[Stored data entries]
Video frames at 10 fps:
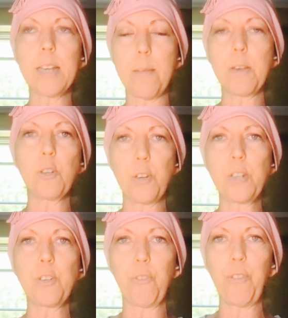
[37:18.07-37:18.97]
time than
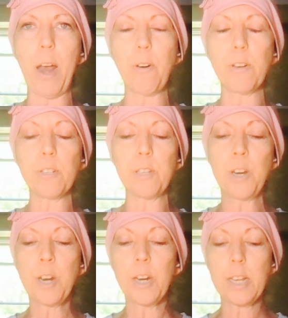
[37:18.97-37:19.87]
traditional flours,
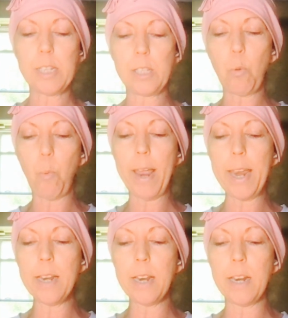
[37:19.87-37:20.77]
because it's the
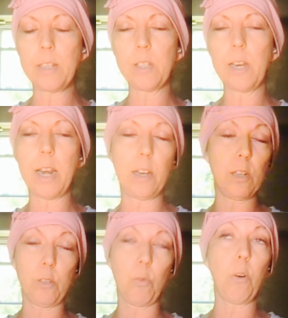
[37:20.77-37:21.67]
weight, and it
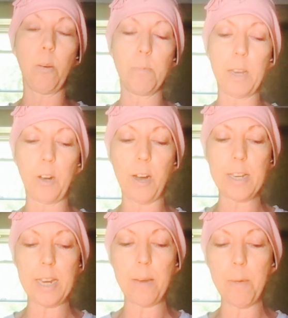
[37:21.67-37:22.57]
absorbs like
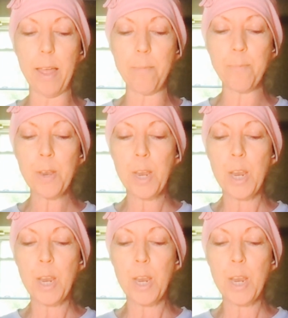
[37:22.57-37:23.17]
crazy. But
* * *
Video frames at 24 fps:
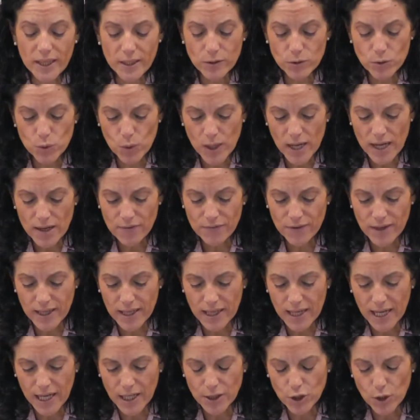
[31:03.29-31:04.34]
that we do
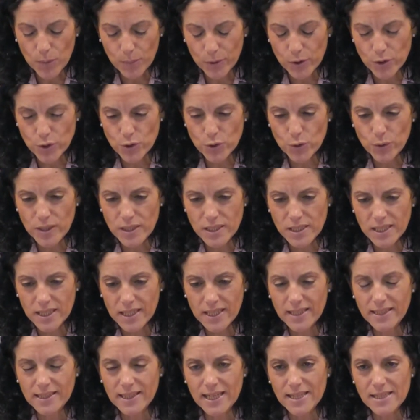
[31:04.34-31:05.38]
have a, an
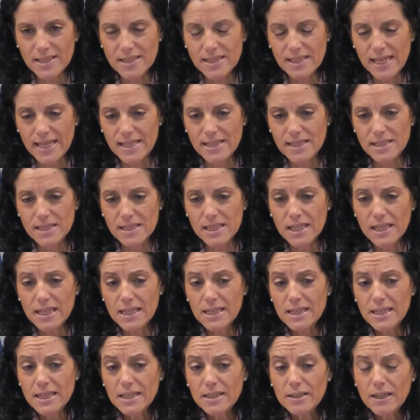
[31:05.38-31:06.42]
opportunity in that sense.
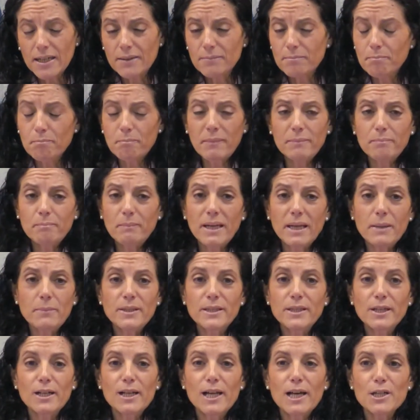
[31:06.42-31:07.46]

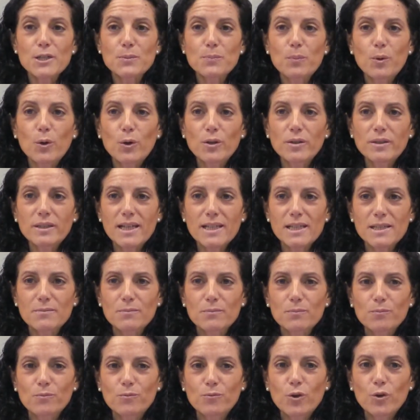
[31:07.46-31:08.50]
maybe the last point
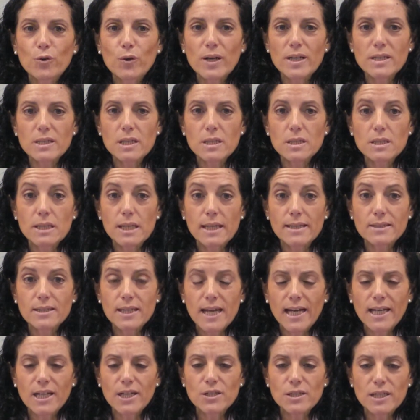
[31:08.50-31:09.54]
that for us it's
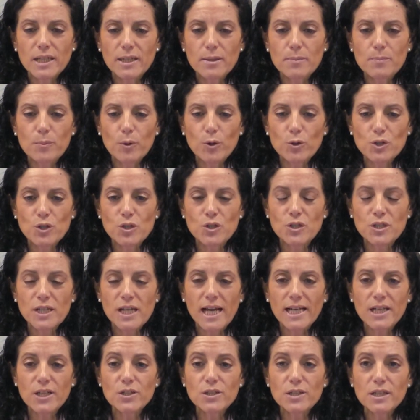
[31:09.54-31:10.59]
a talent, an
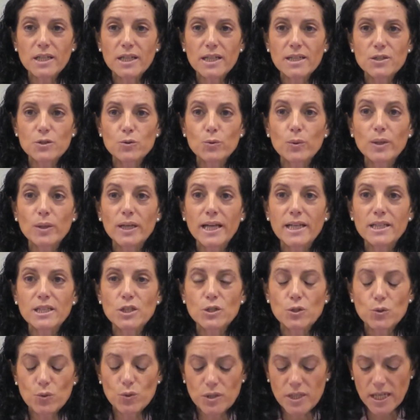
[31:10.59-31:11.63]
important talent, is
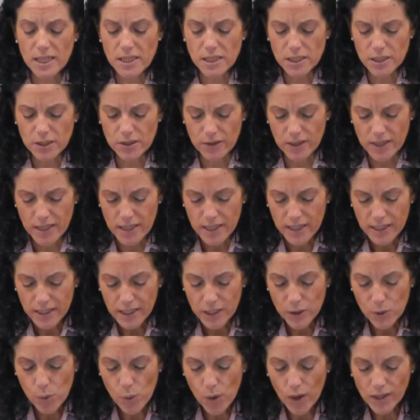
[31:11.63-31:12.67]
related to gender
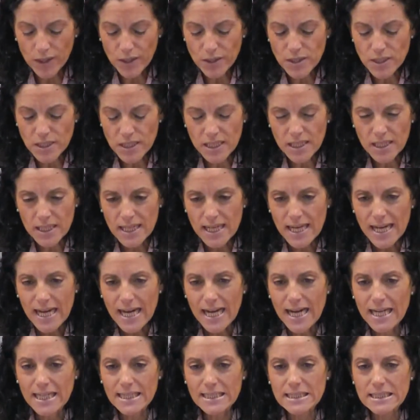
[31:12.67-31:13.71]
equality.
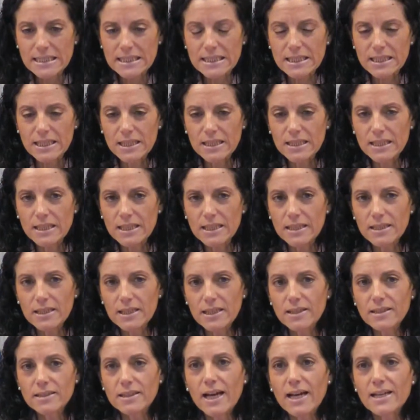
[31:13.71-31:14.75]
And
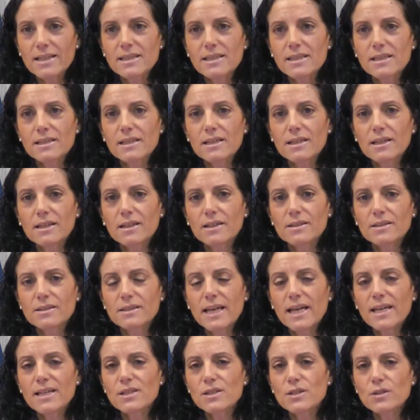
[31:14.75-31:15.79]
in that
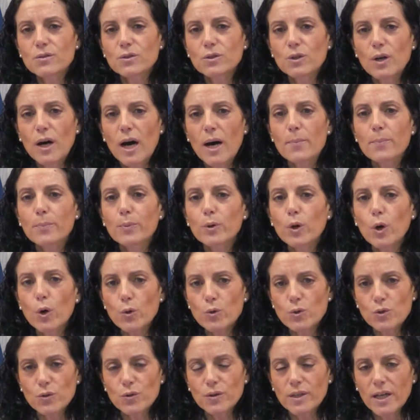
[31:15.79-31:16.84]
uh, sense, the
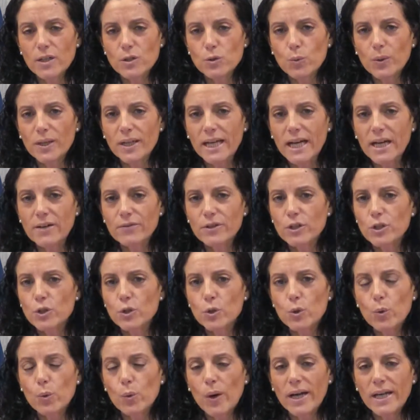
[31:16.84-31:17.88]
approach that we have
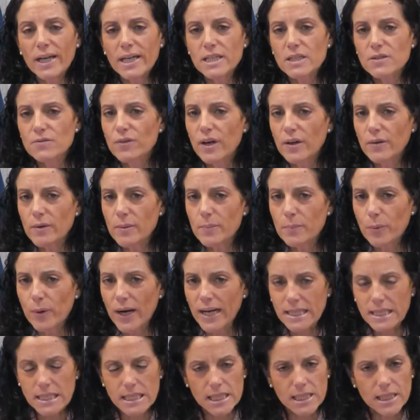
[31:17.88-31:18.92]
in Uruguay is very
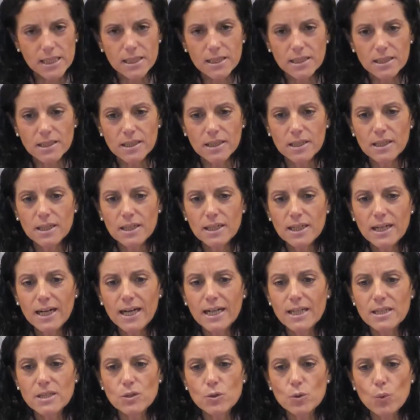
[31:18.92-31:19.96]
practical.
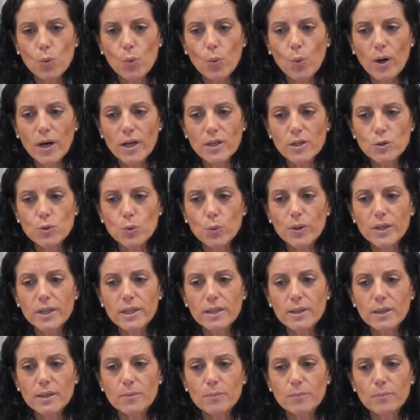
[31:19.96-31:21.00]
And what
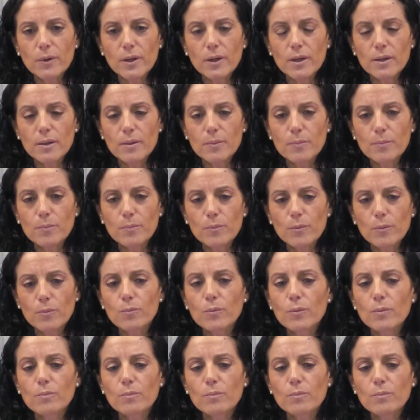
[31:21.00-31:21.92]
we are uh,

Exercise instructions: Go over the data and return every line that includes the word "frames".

Result for this exercise:
Video frames at 10 fps:
Video frames at 24 fps:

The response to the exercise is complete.